TASK TO COMPLETE:
With the pictures left out, reproduce exactly the lines running from the line with "(2.33 s to 2.67 s)" to the last line of the material below.

DATA EXTRACTS:
[Start of Attachment]

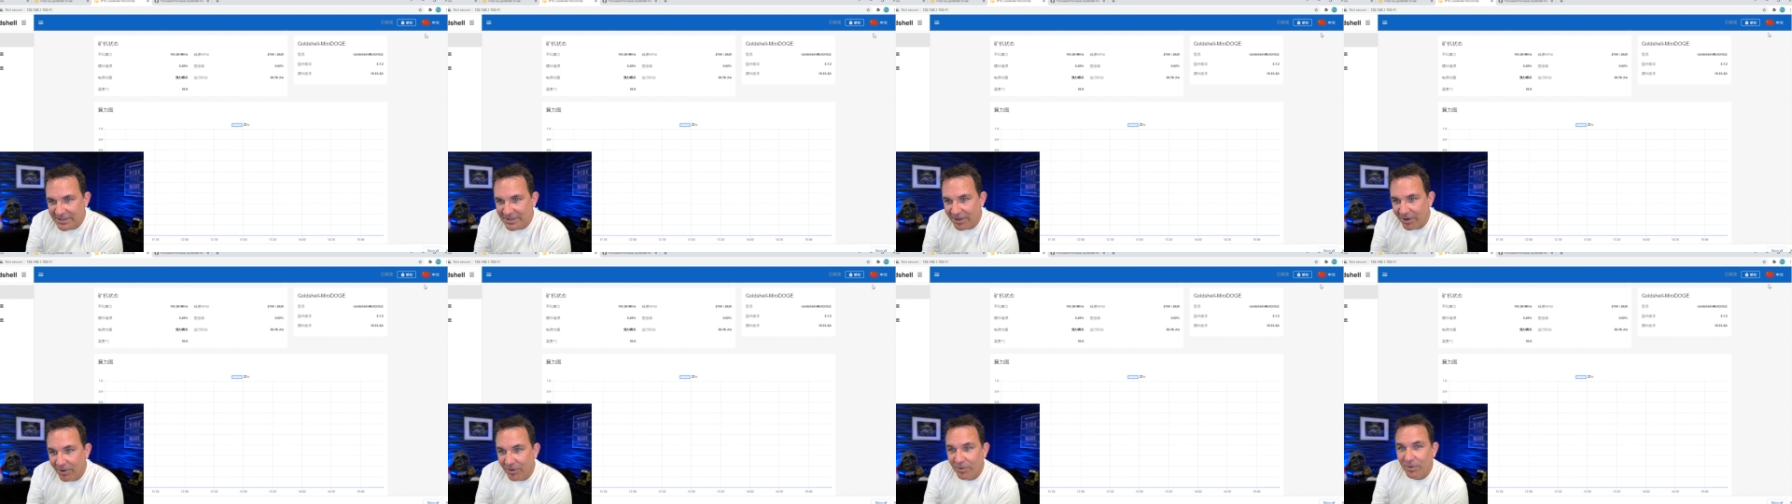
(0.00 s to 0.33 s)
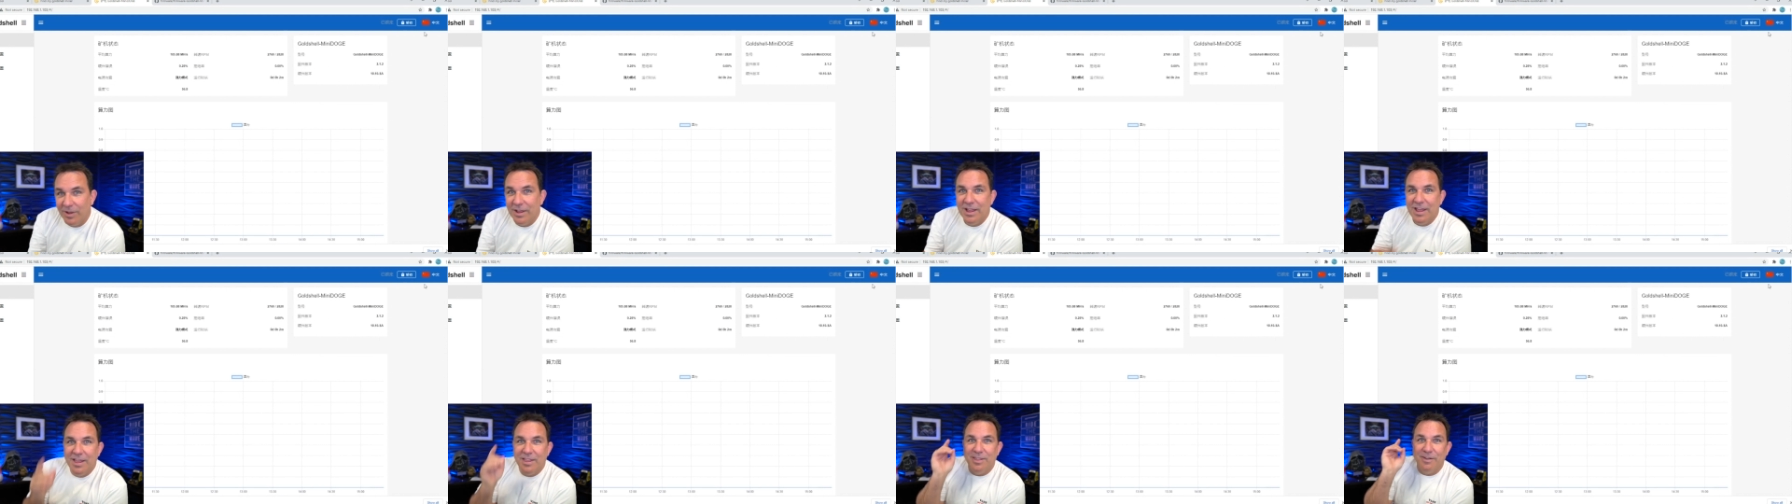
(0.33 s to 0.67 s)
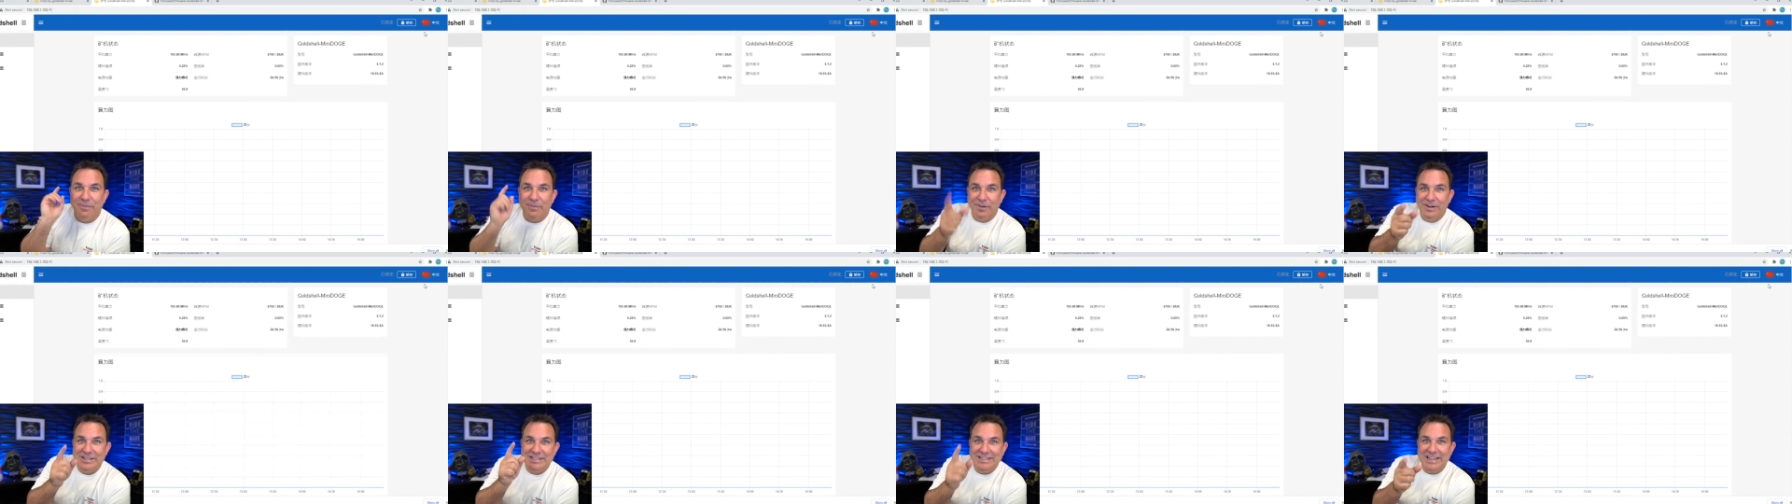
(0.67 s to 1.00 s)
So
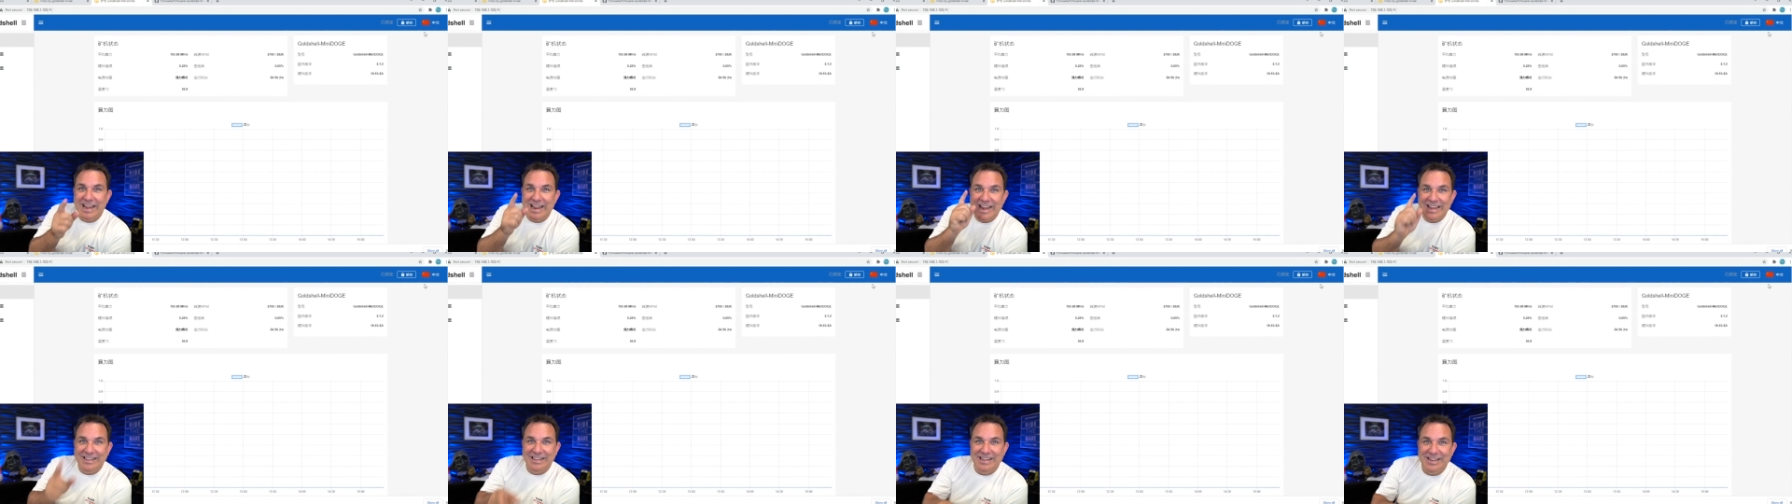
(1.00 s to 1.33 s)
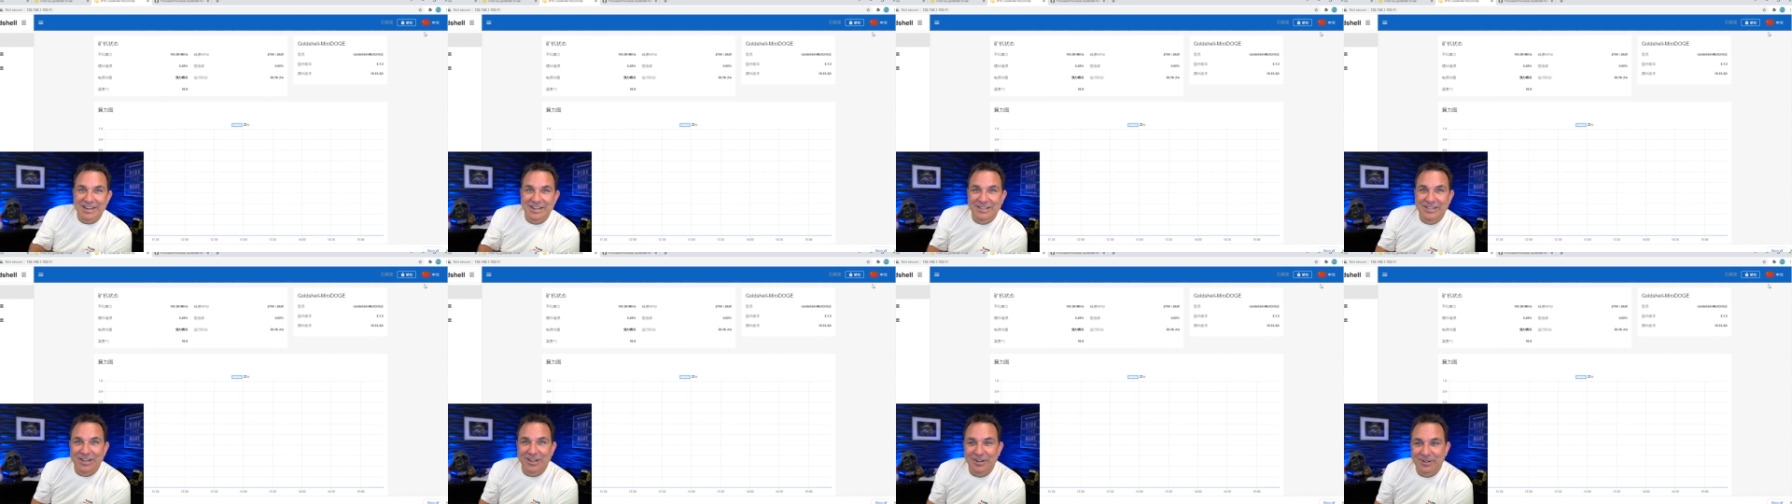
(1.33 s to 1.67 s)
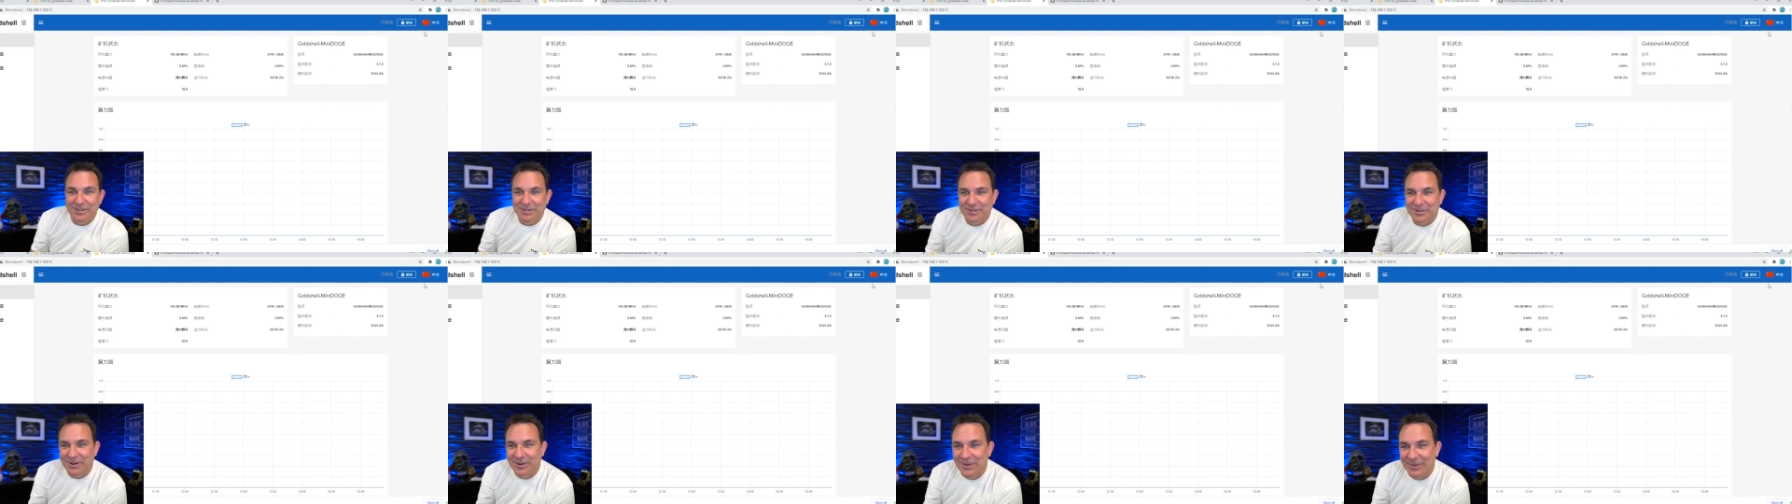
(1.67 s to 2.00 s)
the first thing that you
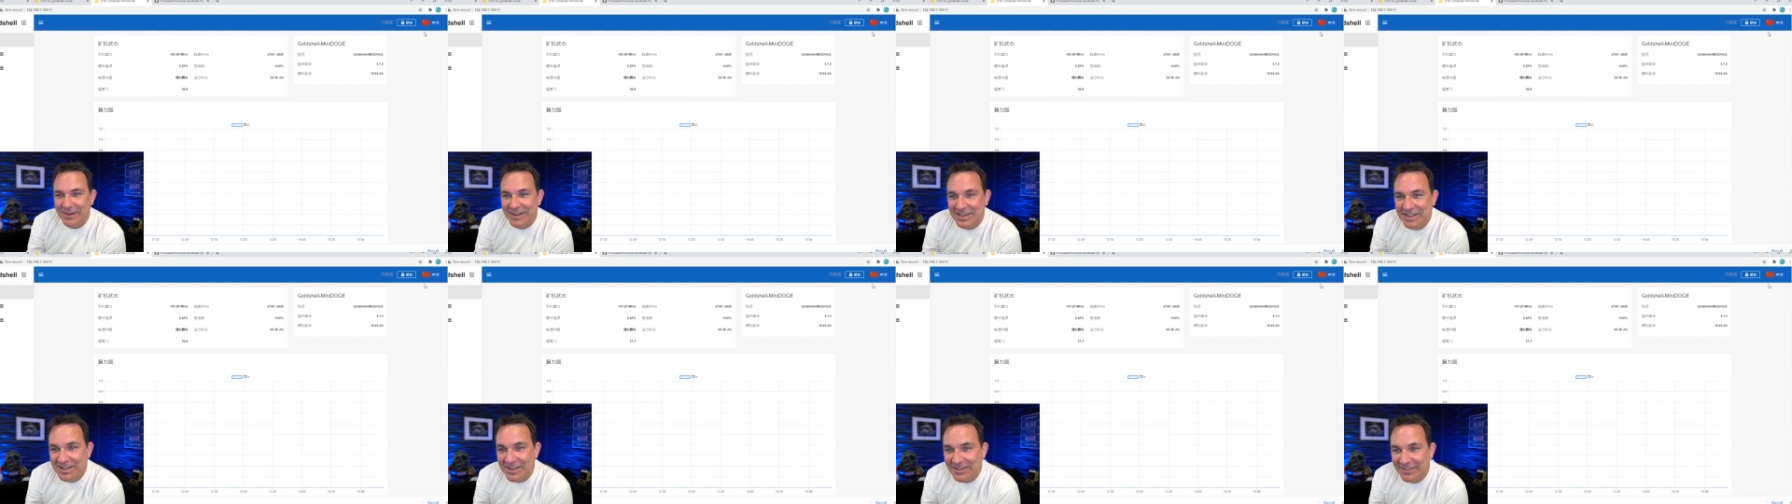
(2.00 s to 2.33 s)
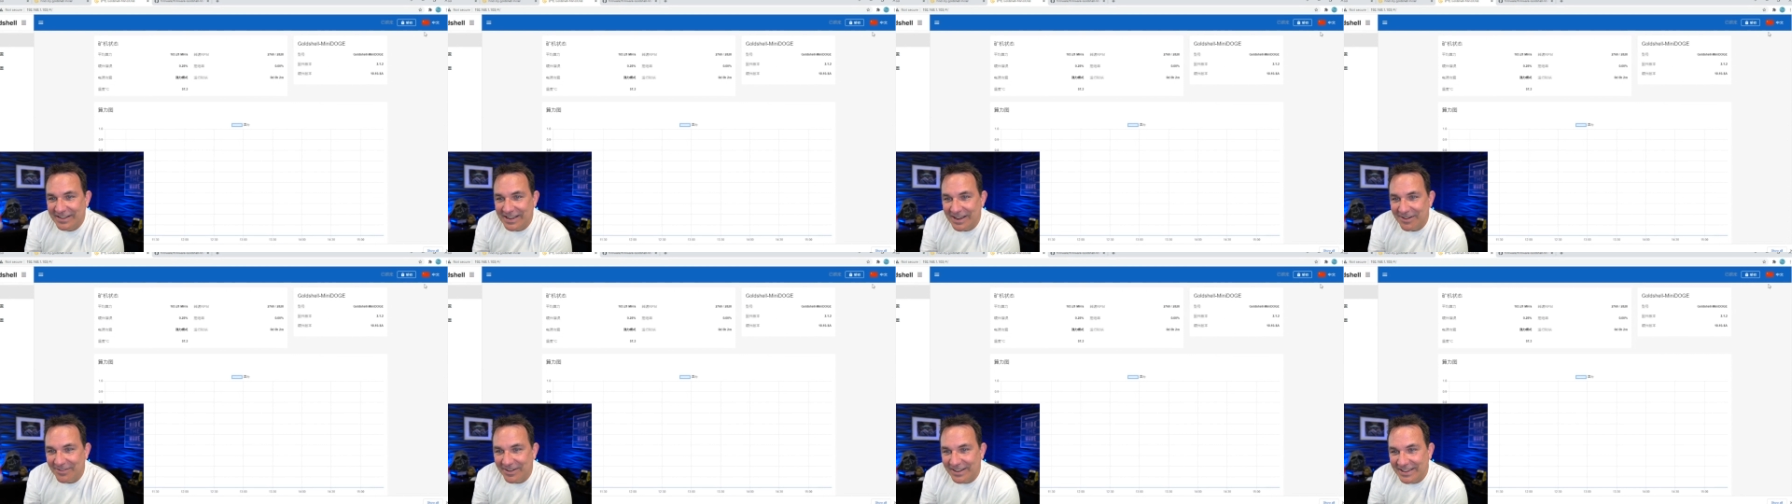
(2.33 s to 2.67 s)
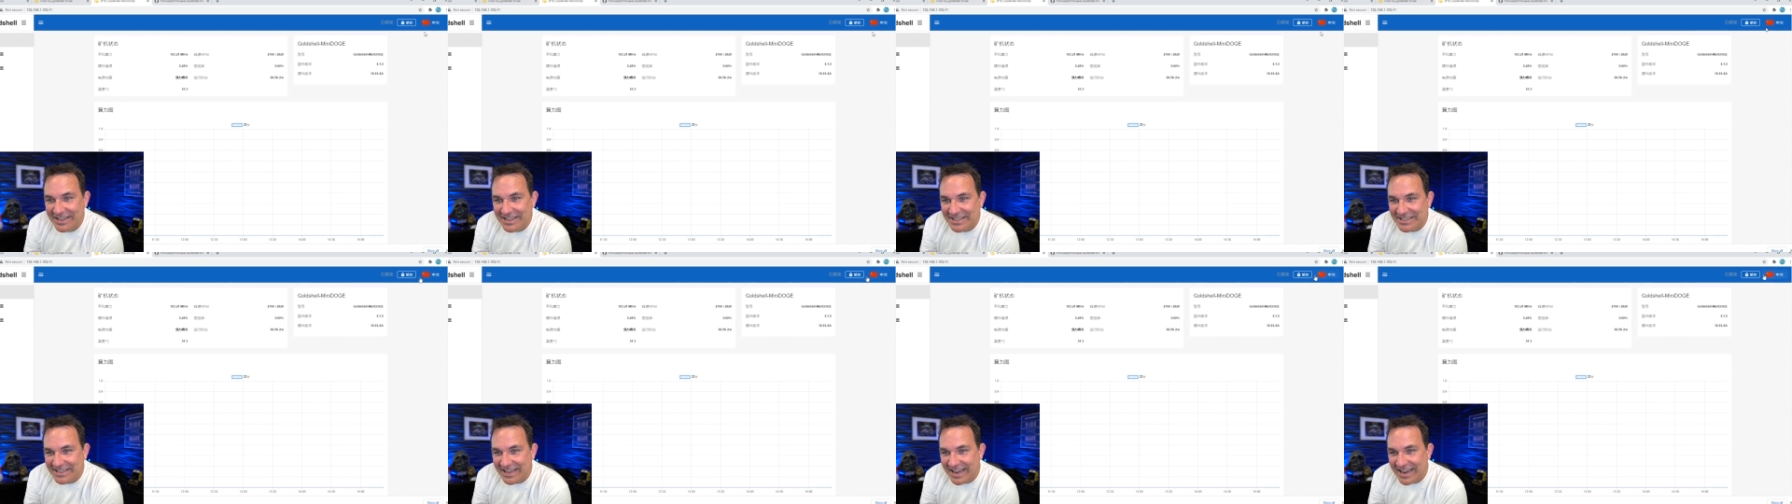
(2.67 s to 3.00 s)
do when you get one of
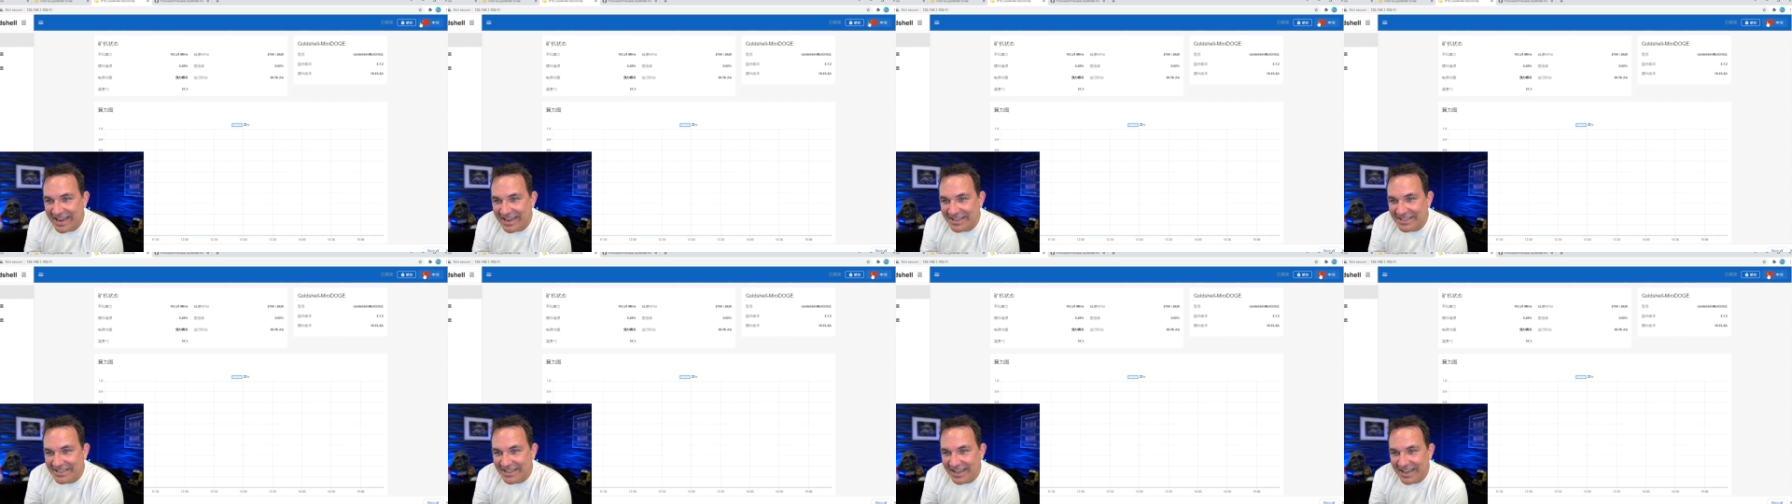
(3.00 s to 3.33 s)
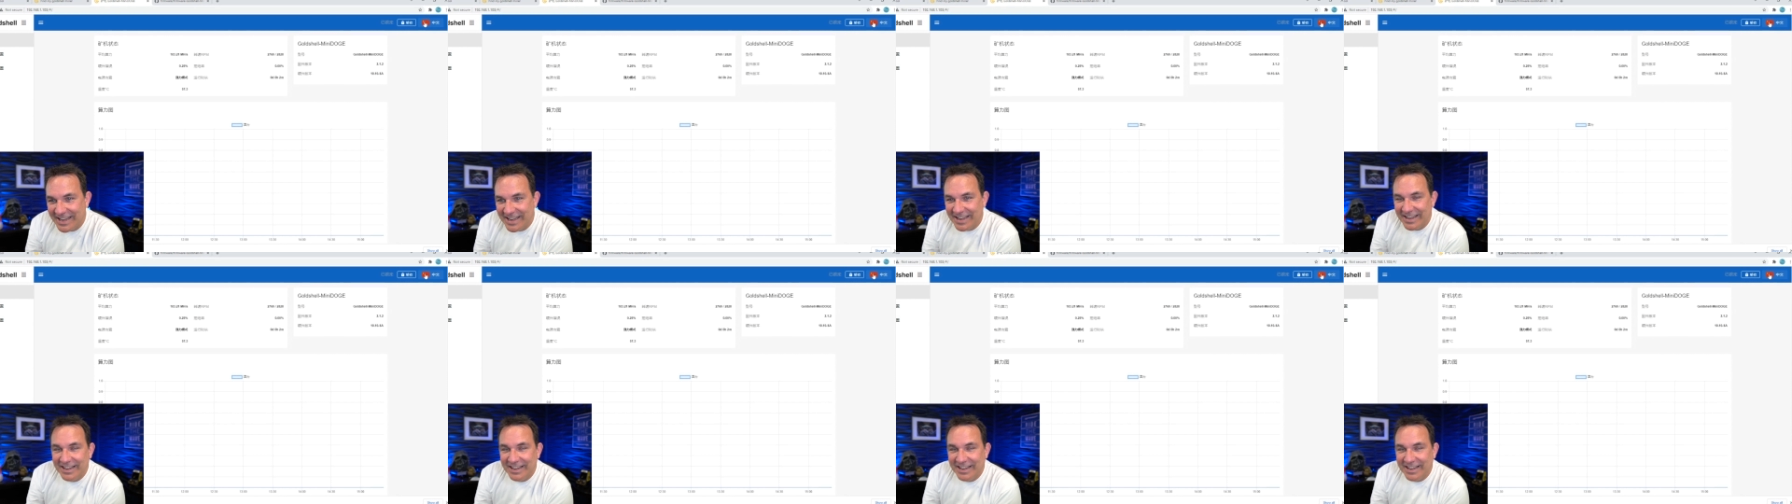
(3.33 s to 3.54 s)
these things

[End of Attachment]

SOLVED EXERCISE:
(2.33 s to 2.67 s)
(2.67 s to 3.00 s)
do when you get one of
(3.00 s to 3.33 s)
(3.33 s to 3.54 s)
these things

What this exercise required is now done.